EXERCISE DIRECTIONS. Word for word, reproduce each line of the data below, omitting every image.

——

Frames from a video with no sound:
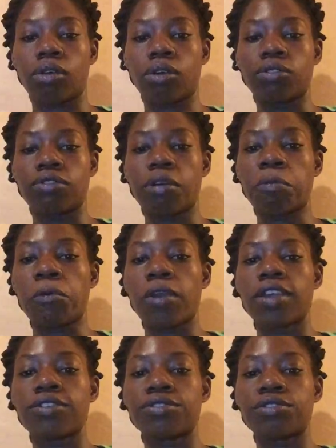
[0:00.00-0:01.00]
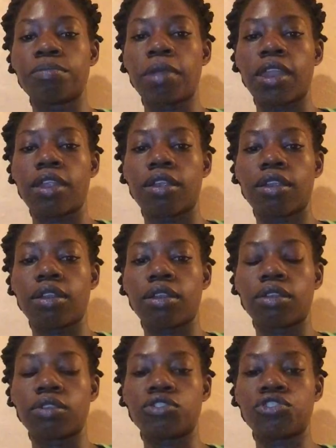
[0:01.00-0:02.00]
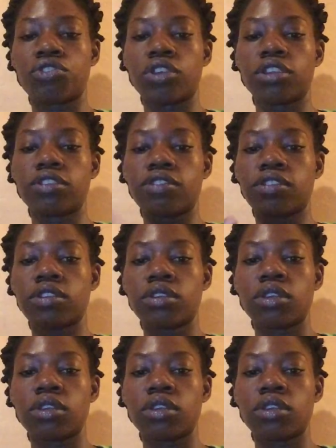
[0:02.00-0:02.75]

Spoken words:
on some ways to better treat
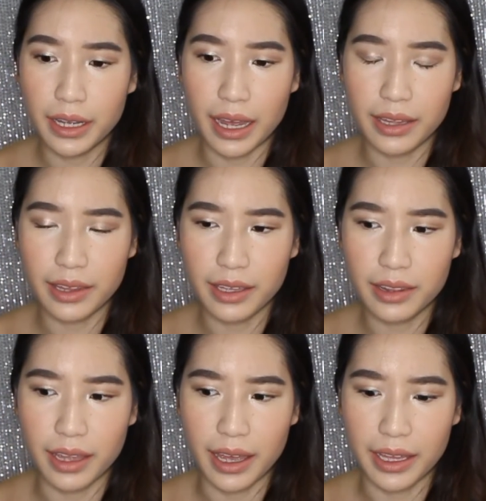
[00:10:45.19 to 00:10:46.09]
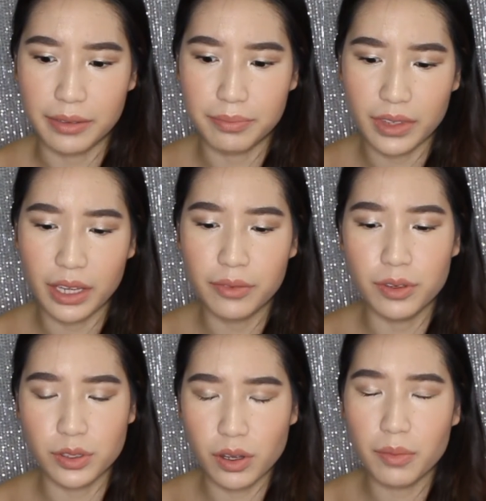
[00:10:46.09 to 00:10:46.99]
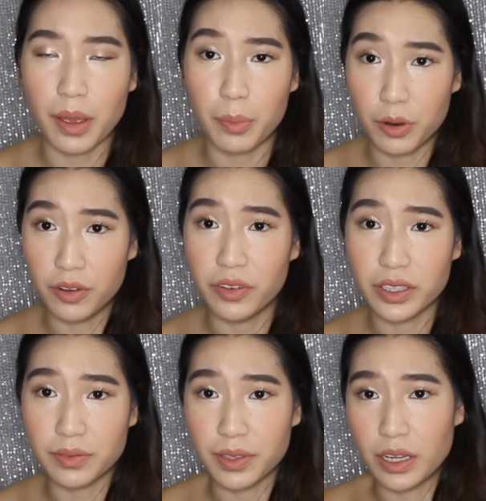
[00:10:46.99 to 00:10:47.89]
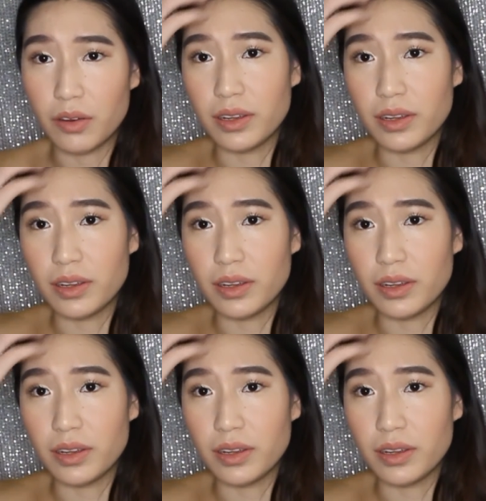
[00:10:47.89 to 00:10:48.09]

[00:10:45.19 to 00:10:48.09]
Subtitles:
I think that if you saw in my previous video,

——

OUTPUT BELOW.
Frames from a video with no sound:
[0:00.00-0:01.00]
[0:01.00-0:02.00]
[0:02.00-0:02.75]

Spoken words:
on some ways to better treat
[00:10:45.19 to 00:10:46.09]
[00:10:46.09 to 00:10:46.99]
[00:10:46.99 to 00:10:47.89]
[00:10:47.89 to 00:10:48.09]

[00:10:45.19 to 00:10:48.09]
Subtitles:
I think that if you saw in my previous video,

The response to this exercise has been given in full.